Google stellt nun alle Such-Sessions auf https-Verschlüsselung um und macht es damit Marketern unmöglich zu erkennen, über welche Suchwörter User auf ihre Website kommen – auch in Google Analytics. Der Aufschrei war groß. Offizieller Grund ist Schutz der User vor NSA Zugriffen. (Übrigens ist die offizielle Begründung https NICHT für das Fehlen der Daten verantwortlich, sondern eine absichtliche Kürzung des Referers durch Google!) Gesicherte Keyworddaten sind damit nur noch über das bezahlte AdWords-System erhältlich – ein Schelm, wer Böses dabei denkt…

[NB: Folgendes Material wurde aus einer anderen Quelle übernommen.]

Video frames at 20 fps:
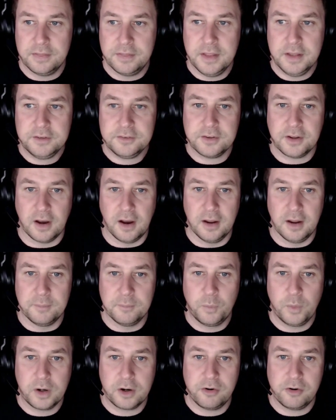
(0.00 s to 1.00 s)
This
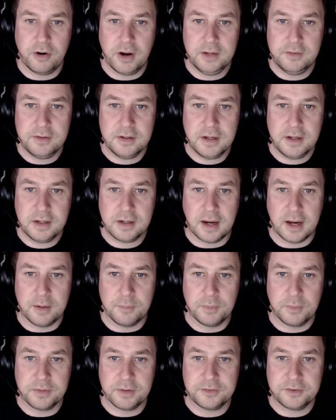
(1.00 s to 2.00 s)
time, we're creating a
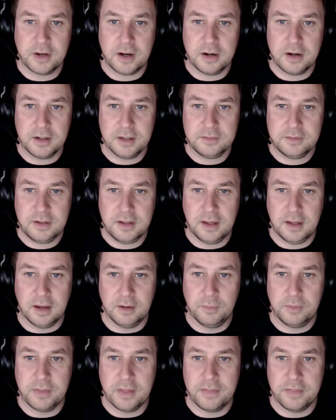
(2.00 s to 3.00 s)
game with a target to
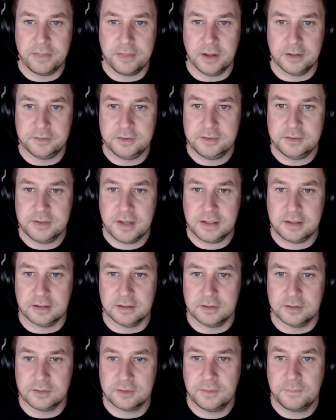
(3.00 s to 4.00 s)
hit within 30
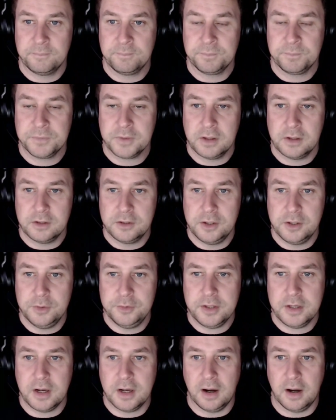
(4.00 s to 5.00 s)
seconds,
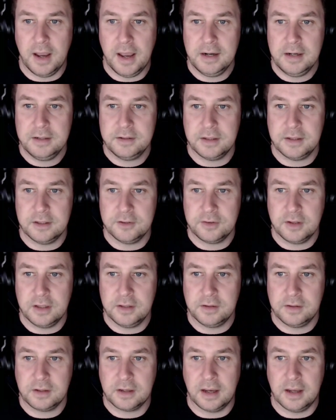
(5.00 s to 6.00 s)
using our LEDs to
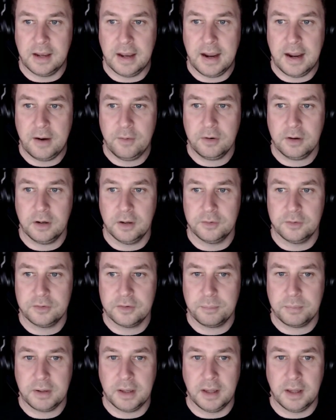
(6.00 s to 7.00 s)
indicate how close
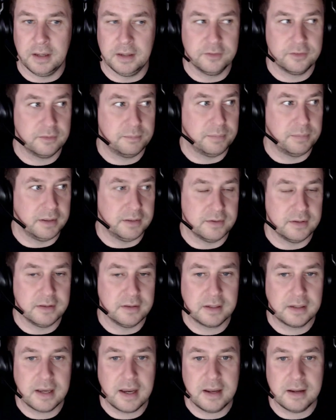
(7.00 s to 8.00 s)
the player is to
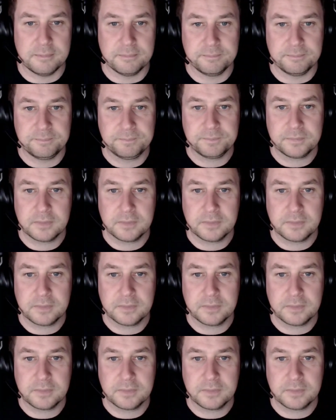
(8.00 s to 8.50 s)
beating the game.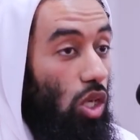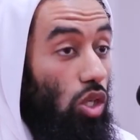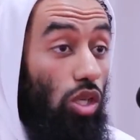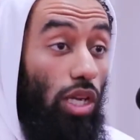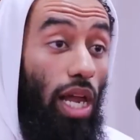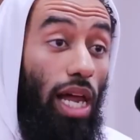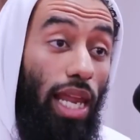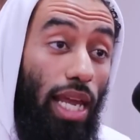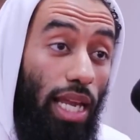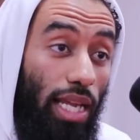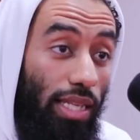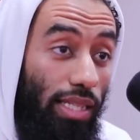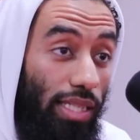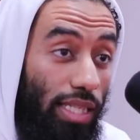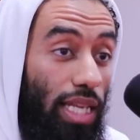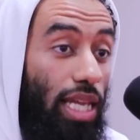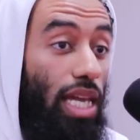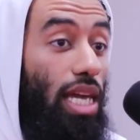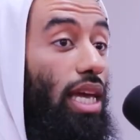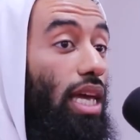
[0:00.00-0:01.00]
So that they can
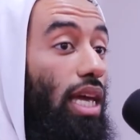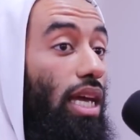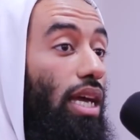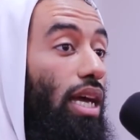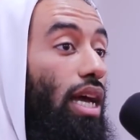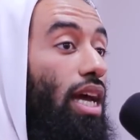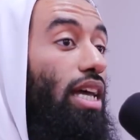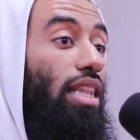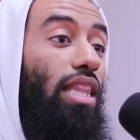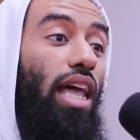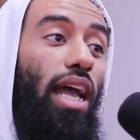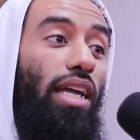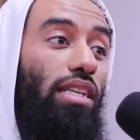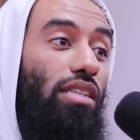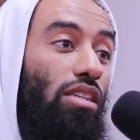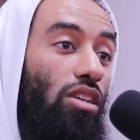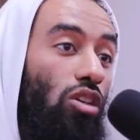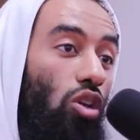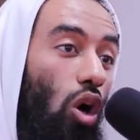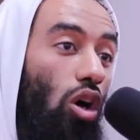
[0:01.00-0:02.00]
see that
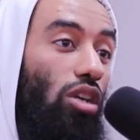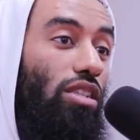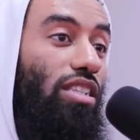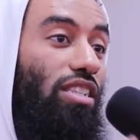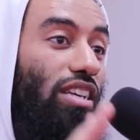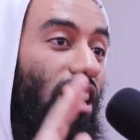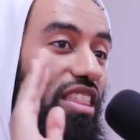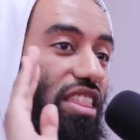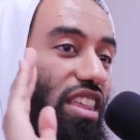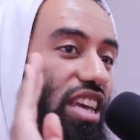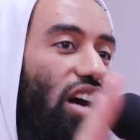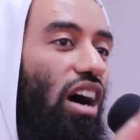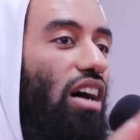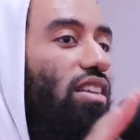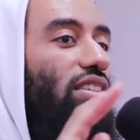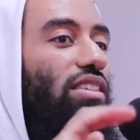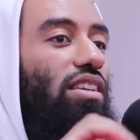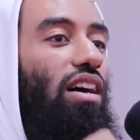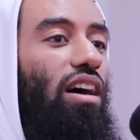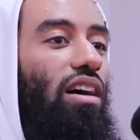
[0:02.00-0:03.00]
it's not the
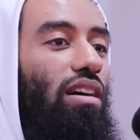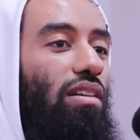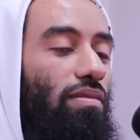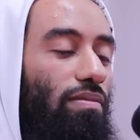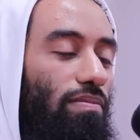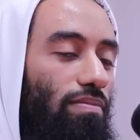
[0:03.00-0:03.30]
answer.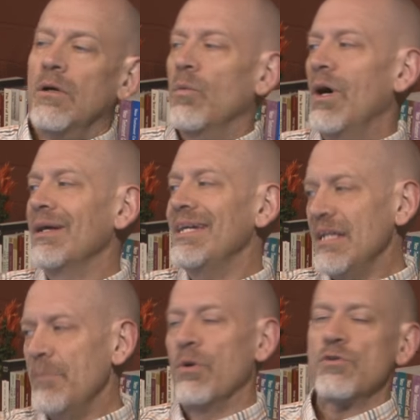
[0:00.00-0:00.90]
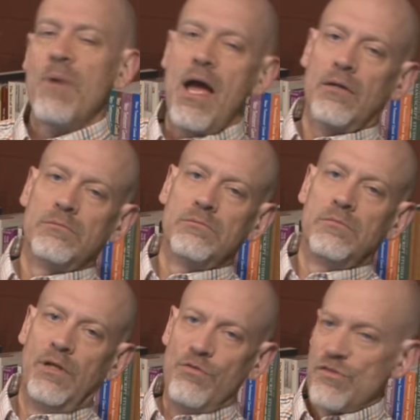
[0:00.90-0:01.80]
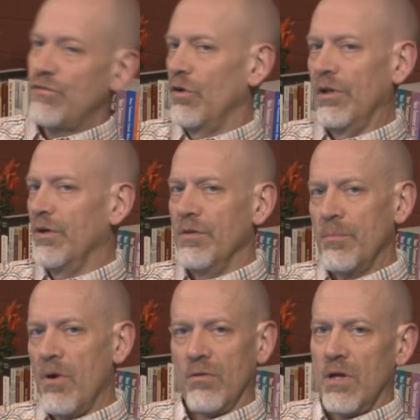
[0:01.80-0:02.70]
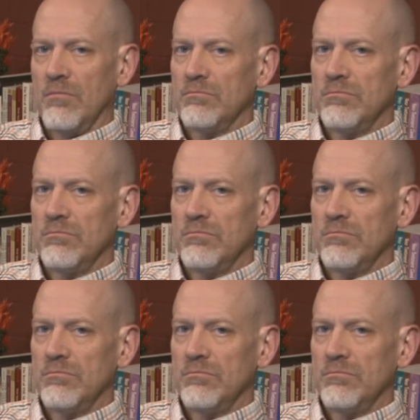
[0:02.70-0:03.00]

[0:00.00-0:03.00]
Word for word: Well, he did push back. It was just earlier in the program,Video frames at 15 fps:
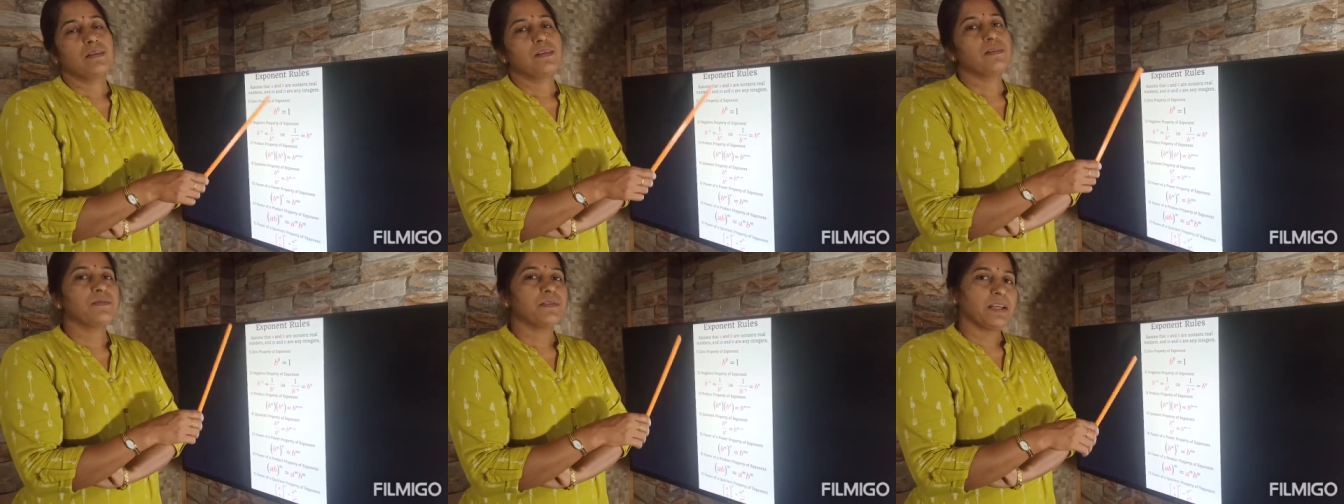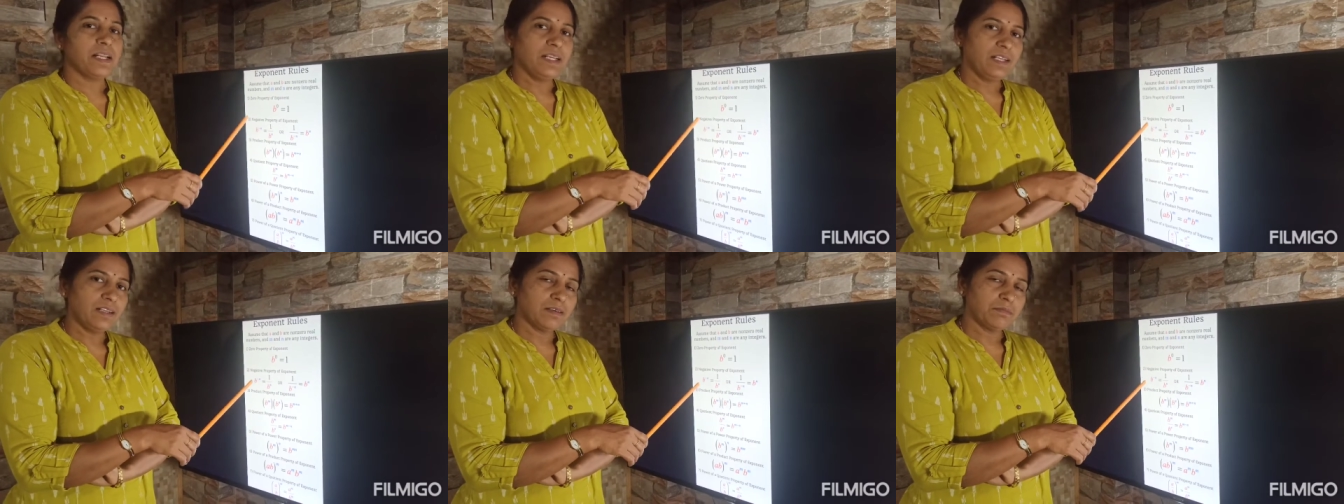If
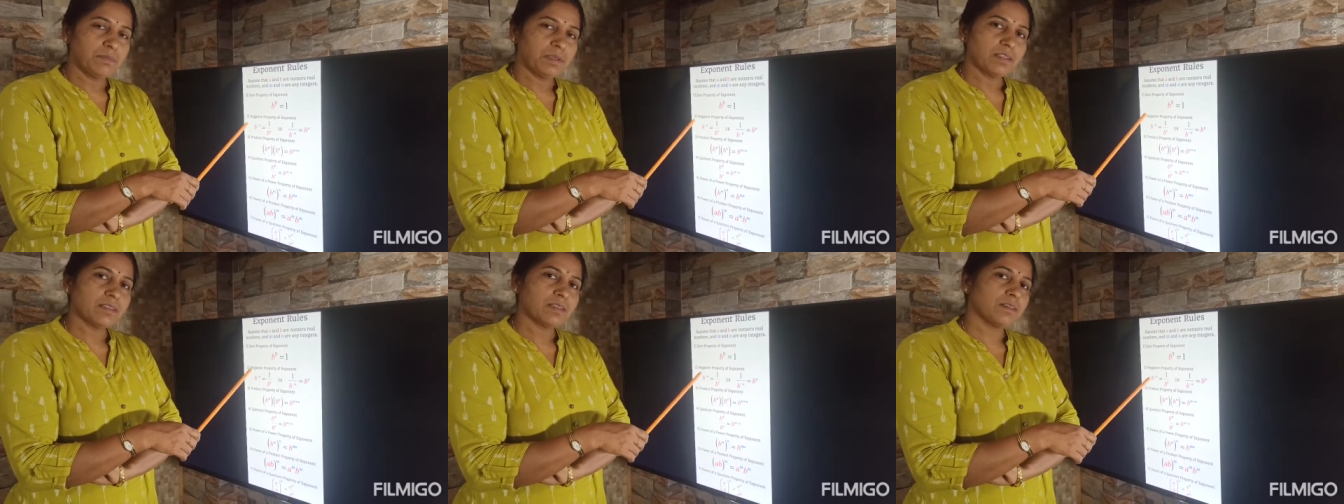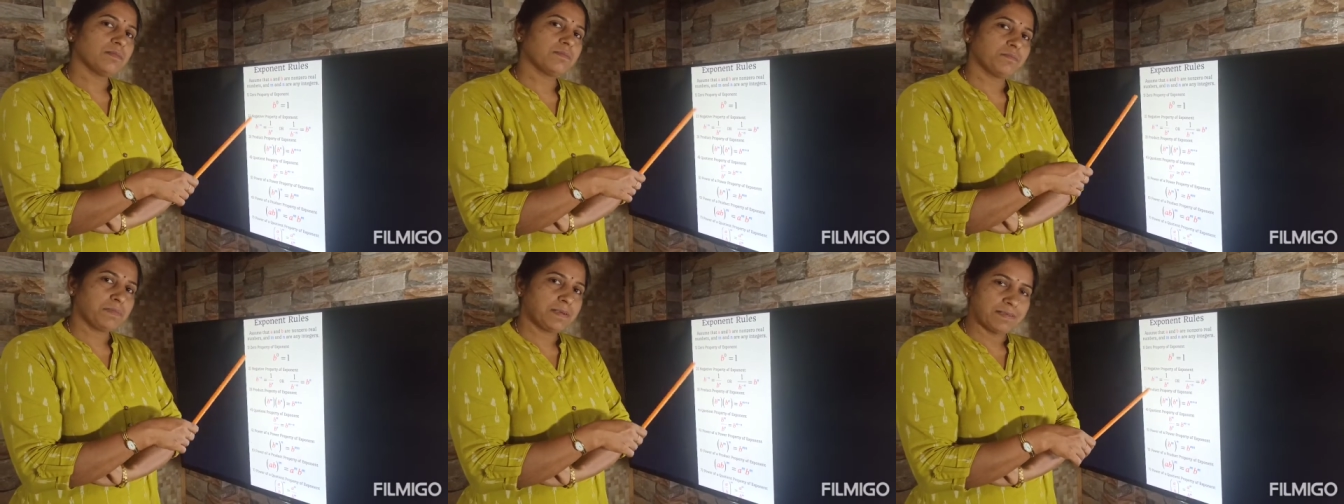any numbers
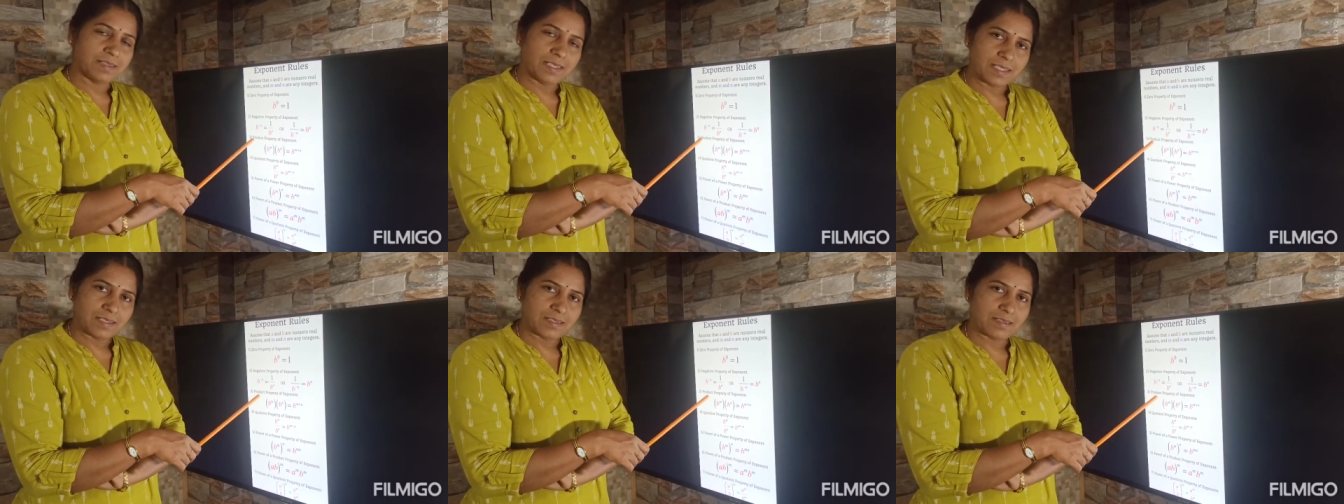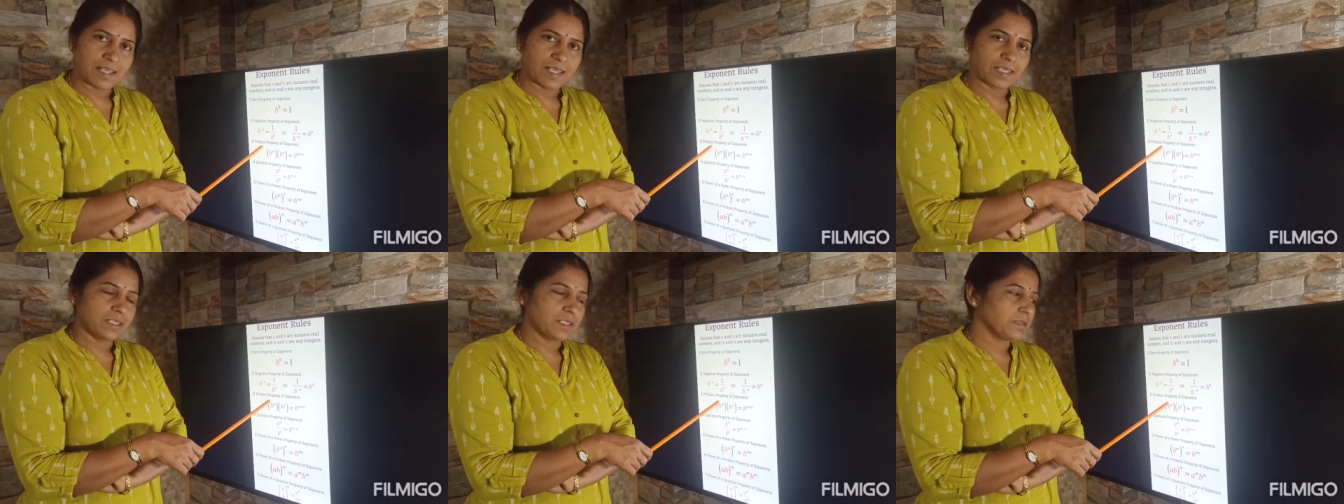power is
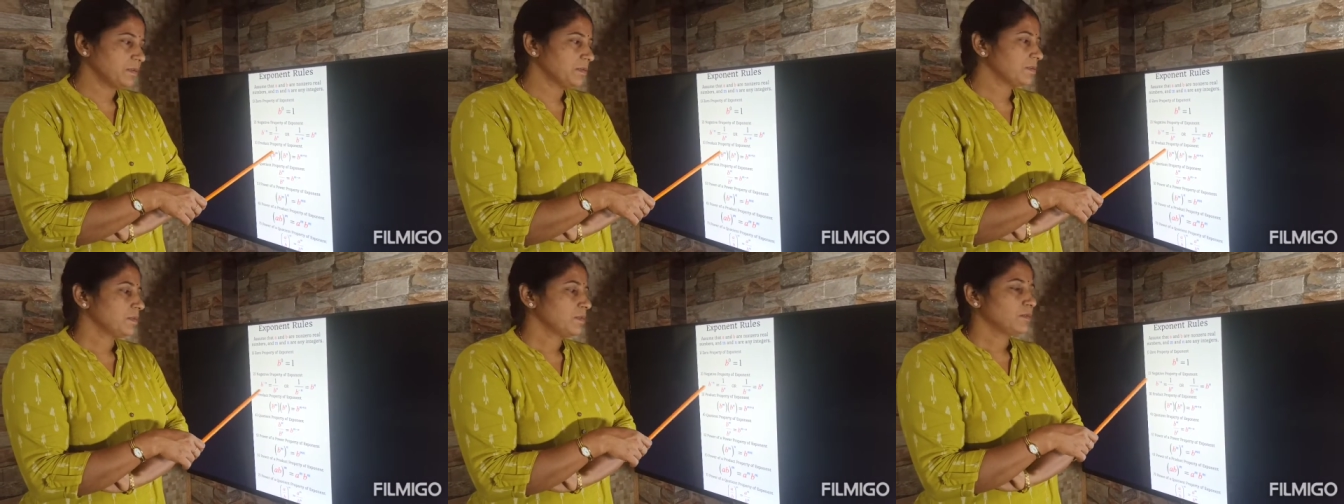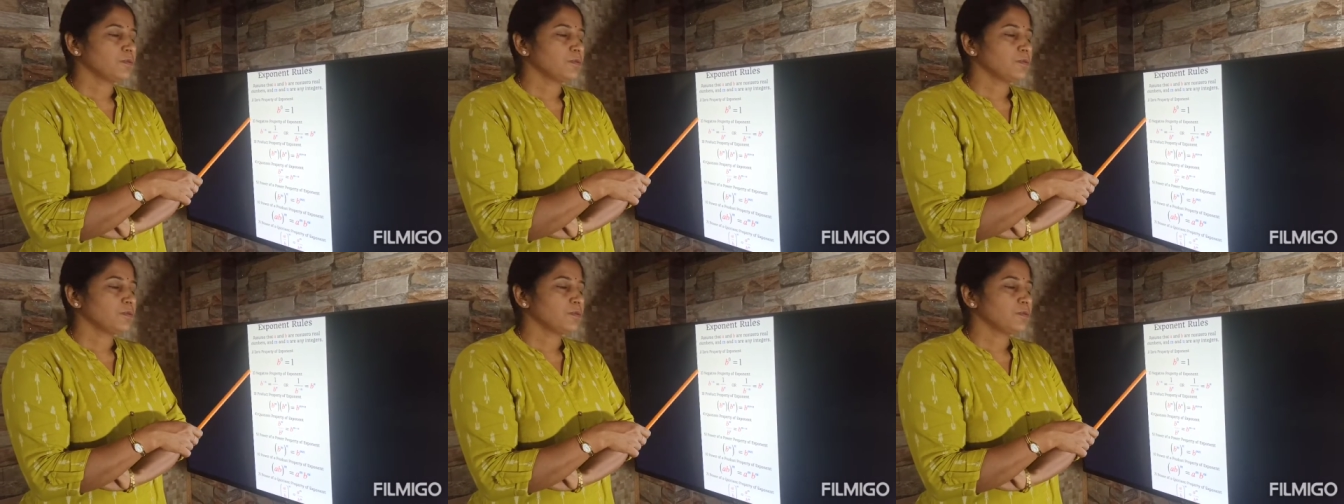negative,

In Google Analytics erscheinen diese fehlenden Keywords nun zusammengefasst als “(not provided)“.

Abhilfen gegen not provided

1. Googles Daten aus den Webmaster Tools: die sind hilfreich und nett, lassen aber in Umfang und Genauigkeit zu wünschen übrig.
2. Hilfsdaten aus den Webanalysetools, die Rückschlüsse auf die Keywords erlauben: Auch das kann nur eine Annäherung sein.
3. Externe Daten aus Search-Analytics-Tools: hier wird es schon spannender, weil die lange auch schon Mitbewerber-Analysen und Branchen-Benchmarks erlauben. Hier zahlt es sich aus, in naher Zukunft Zeit und Geld zu investieren. Hier können wertvolle Insights gewonnen werden, die über das bisher bekannte Mass hinausgehen.
4. Ein qualitativer Shift in der Analyse: Hin zur ganzheitlichen Betrachtung der Customer Journey, zur Bewertung von Organic im Kontext von Display und Referrals. Und zur Aufwertung des Contents und dessen strategische Betrachtung. Der Königsweg.

Scheinbar wird es wieder eine Spur komplexer – ja, und chancenreicher für die, die es angehen. Packen wir’s an!